From an obscure hunter in the backwoods to a United States Congressman in six years is a quick stride; but Crockett accomplished it by the year 1827, and, moreover, was re-elected. He was long a notable figure on the streets of Washington; for he rather scorned fashion and wore his hair and clothing in a manner more suitable for the wilderness than for the national capital. Strange stories about his origin, life, and deeds were circulated, and Davy, in sheer self-defense, felt called upon to take up a weapon very cumbrous to him-the penand write his Autobiography (1834). Surprising indeed was the success of the unique book, and the hunter-statesman-author soon brought out another volume, A Tour of the North and Down East (1835). In the same year, however, he began to oppose his old friend, Jackson, and, finding that this act had weakened his influence in Tennessee, he removed to Texas and aided that State in the struggle for independence. In 1836 his Exploits and Adventures in Texas appeared, and with this his career ended. At the surrender of the Alamo in that year, he and five other prisoners were shot by order of General Santa Anna.

Whatever may be the defects of this man's work, it is at all times strikingly original. His grammar was of a unique species; his spelling was at times wonderful in its simplicity; but his strong mind and

plain common sense aided him in couching his words in a telling way. And his independence in literature was as marked as his fearlessness in hunting.

"I don't know of anything in my book to be criticised on by honorable men. Is it on my spelling?-that's not my trade. Is it on my grammar?— I hadn't time to learn it, and make no pretensions to it. Is it on the order and arrangement of my book?-I never wrote one before, and never read very many; and, of course, know mighty little about that. Will it be on the authorship of the book?this I claim, and I'll hang on to it, like a waxplaster. I would not be such a fool, or knave either, as to deny that I have had it hastily run over by a friend or so, and that some little alterations have been made in the spelling and grammar; and I am not so sure that it is not the worse of even that, for I despise this way of spelling contrary to nature. And as for grammar, it's pretty much a thing of nothing at last, after all the fuss that's made over it while critics were learning grammar, and learning to spell, I, and 'Doctor Jackson, L.L.D.,' were fighting in the wars."
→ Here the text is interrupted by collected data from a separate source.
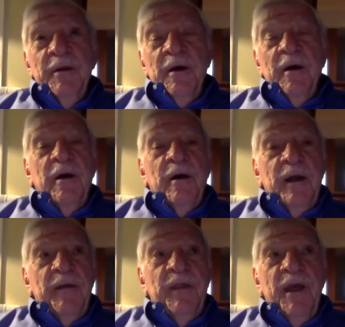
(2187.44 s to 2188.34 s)
uh,
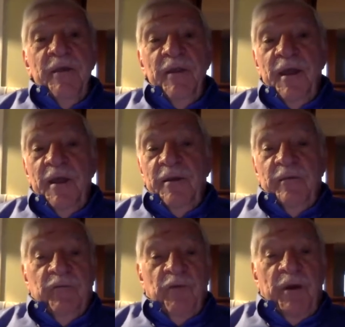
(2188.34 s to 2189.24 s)
and then
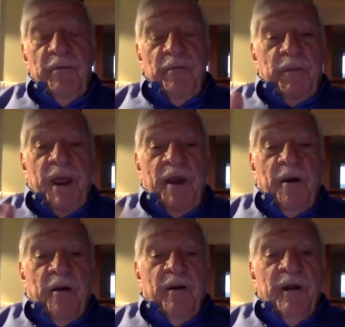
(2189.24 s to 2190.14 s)
they run
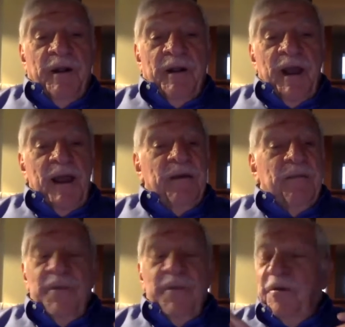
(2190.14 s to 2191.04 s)
bare.
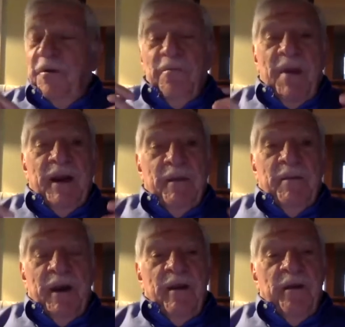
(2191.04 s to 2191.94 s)
And there are many,
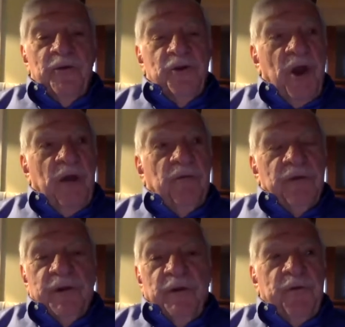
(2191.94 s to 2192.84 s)
many other
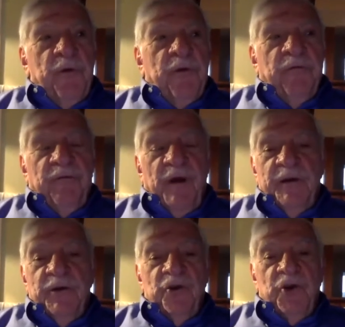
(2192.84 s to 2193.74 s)
genres. And if you can
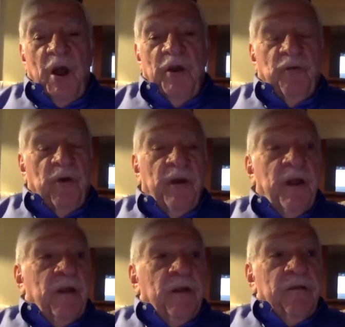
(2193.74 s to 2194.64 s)
find a genre,
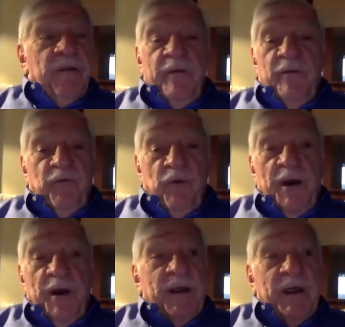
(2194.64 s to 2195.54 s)
even
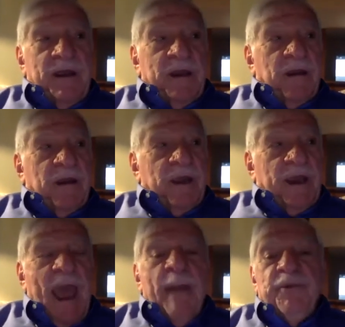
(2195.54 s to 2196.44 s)
writing
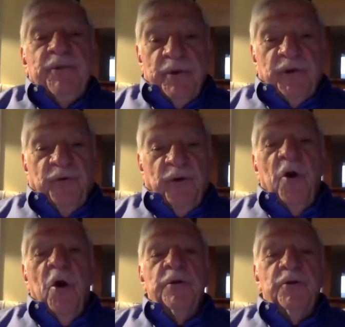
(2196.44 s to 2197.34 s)
captions for
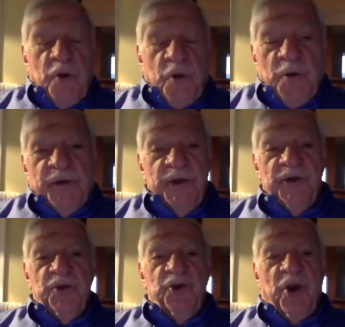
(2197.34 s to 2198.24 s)
cartoons
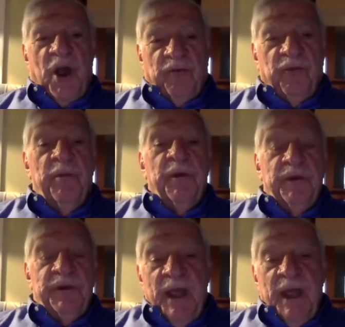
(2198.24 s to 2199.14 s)
is a genre
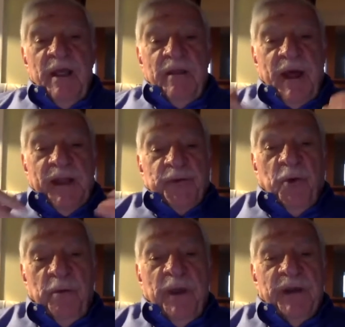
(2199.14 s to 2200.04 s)
because that's
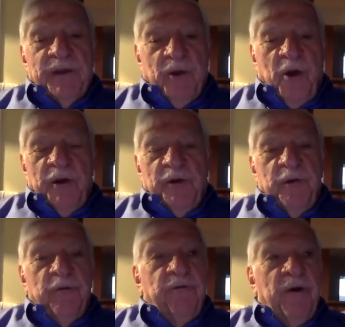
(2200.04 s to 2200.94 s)
what makes a
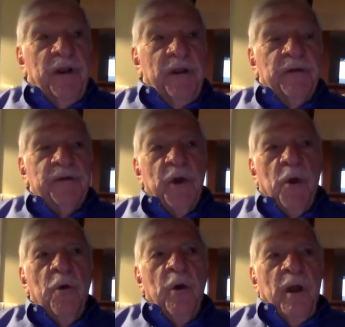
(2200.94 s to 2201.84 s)
cartoon funny. And
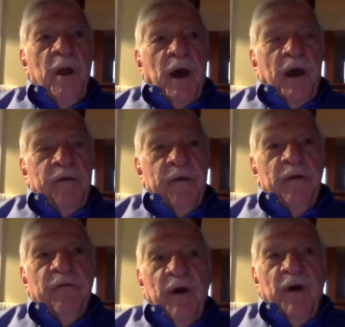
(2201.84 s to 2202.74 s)
so I
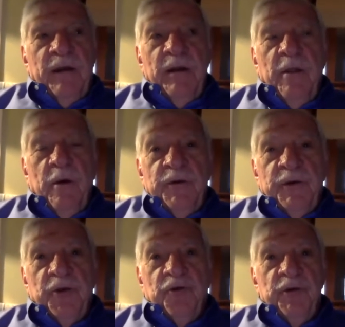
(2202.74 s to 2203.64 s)
think finding
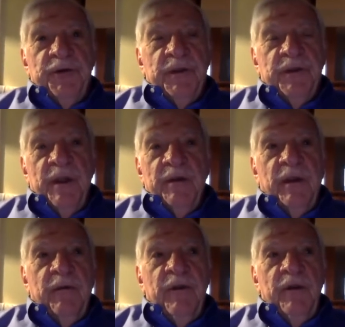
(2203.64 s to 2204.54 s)
those interests and then
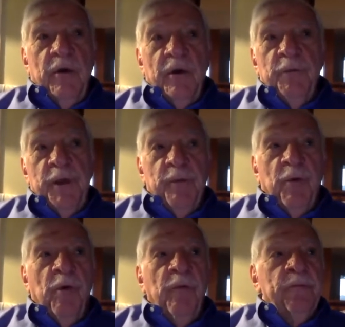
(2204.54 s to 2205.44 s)
giving young
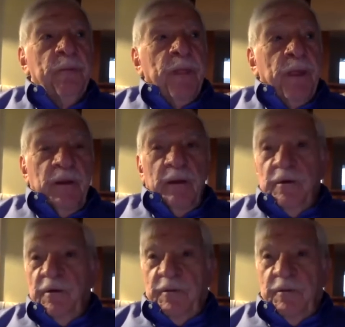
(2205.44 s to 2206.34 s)
people
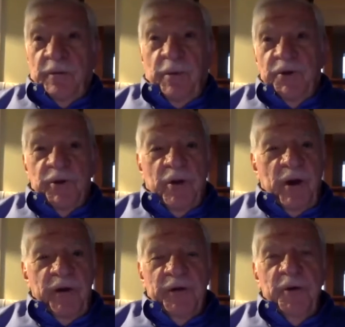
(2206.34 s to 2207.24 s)
a, a bunch of
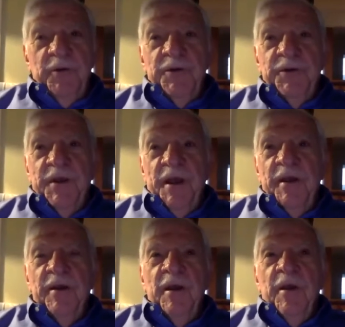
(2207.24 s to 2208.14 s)
cartoons and
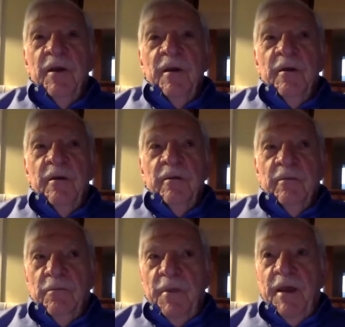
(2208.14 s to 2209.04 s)
saying,
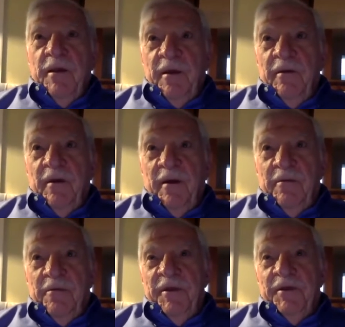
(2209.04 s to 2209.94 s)
make
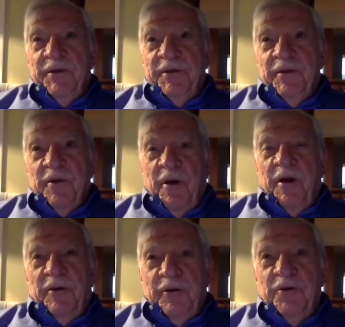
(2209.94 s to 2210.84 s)
this
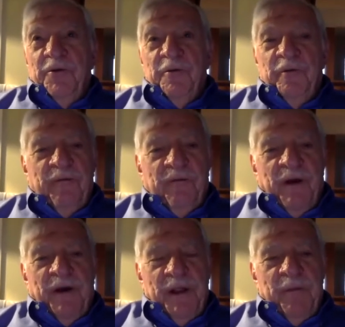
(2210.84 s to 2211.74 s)
cartoon
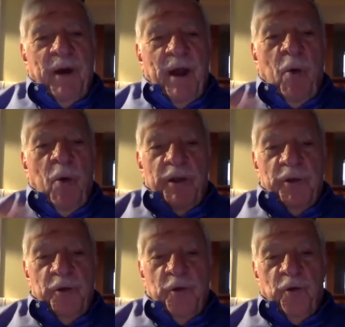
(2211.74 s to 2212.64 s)
funny by what
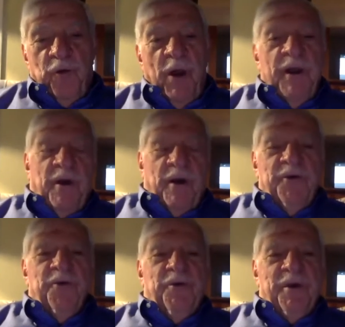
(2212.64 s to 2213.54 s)
you write
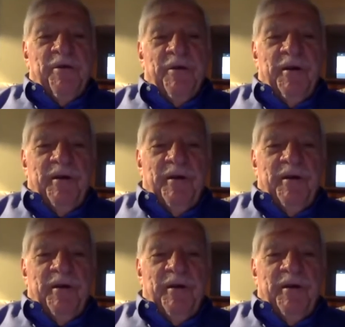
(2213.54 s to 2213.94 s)
underneath it.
The collection of narratives, which he entitled an Autobiography, is good in its dramatic quality. The stories are exciting and compel interest; they have the directness, the virility of a man of fearless deeds. Bear hunts, Indian fights, thrilling adventures of many kinds, these are the substance of the book. For instance, he describes a bear hunt taken at night. The bear is "treed."
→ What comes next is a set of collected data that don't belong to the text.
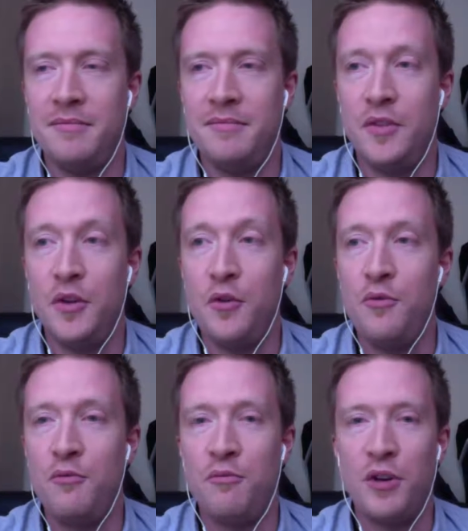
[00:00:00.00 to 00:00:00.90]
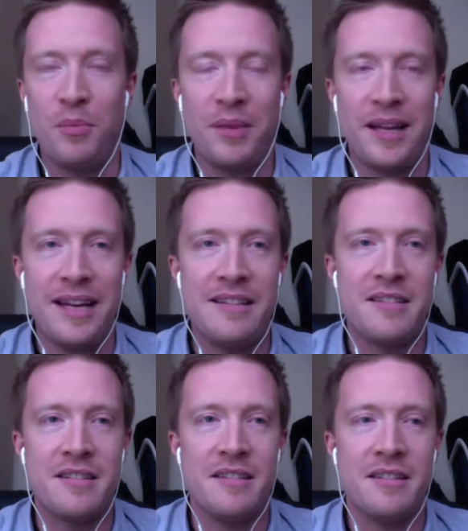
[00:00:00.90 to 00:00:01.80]
no real
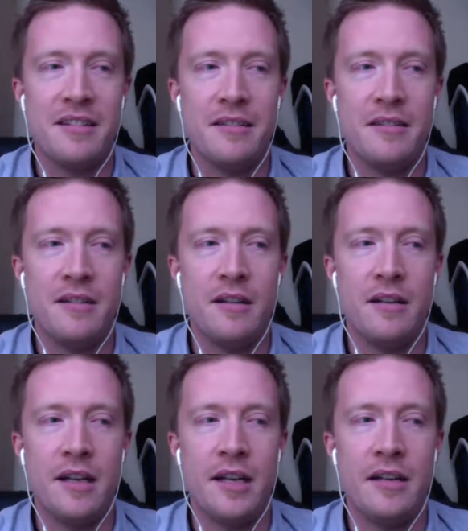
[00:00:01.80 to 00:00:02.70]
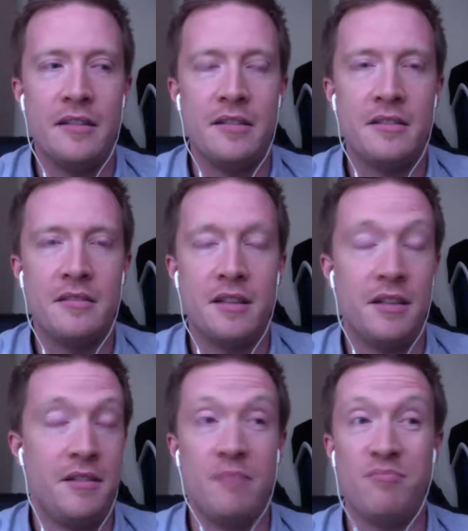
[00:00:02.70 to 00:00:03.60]
plans, and
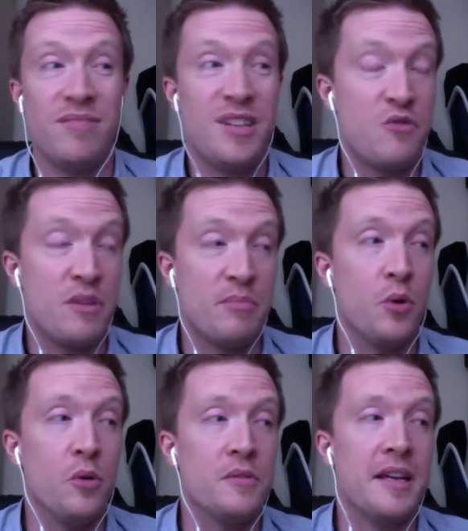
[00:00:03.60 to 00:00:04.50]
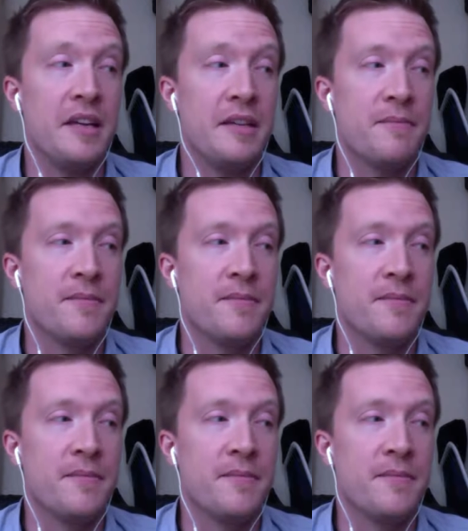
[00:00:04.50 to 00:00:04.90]
I literally bought aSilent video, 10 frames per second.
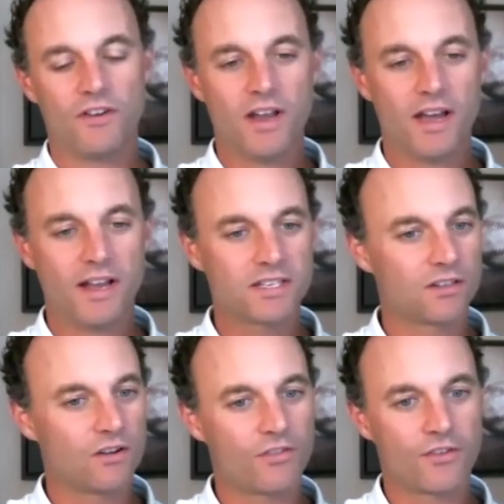have a nice
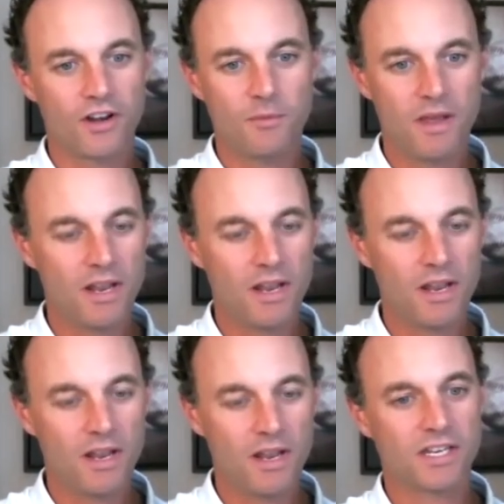little 30-minute
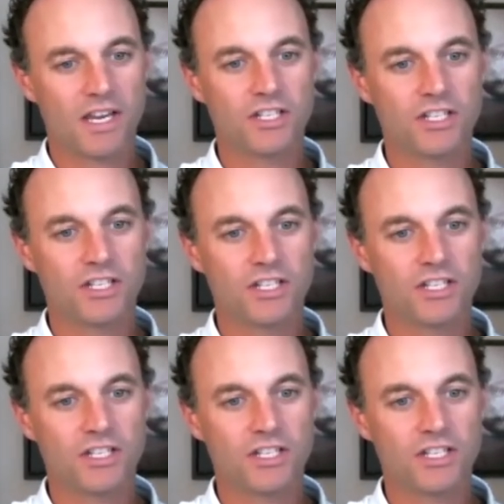presentation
"I commenced loading for a third fire, but the first thing I knowed the bear was down among my dogs, and they were fighting all around me. I had my big butcher in my belt, and I had a pair of dressed buckskin breeches on. So I took out my knife, and stood, determined, if he should get hold

of me, to defend myself in the best way I could. I stood there for some time, and could now and then see a white dog I had, but the rest of them and the bear, which were dark coloured, I couldn't see at all, it was so miserable dark. They still fought around me, and sometimes within three feet of me, but at last, the bear got down into one of the cracks that the earthquake had made in the ground, about four feet deep, and I could tell the biting end of him by the hollering of my dogs. So I took my gun and pushed the muzzle of it about, till I thought I had it against the main part of his body, and fired; but it happened to be only the flesh part of his foreleg. With this I jumped out of the crack, and he and the dogs had another hard fight around me, as before. At last, however, they forced him back into the crack again, as he was when I had shot. I made a lunge with my long knife, and fortunately struck him right through the heart; at which he just sank down, and I crawled out in a hurry."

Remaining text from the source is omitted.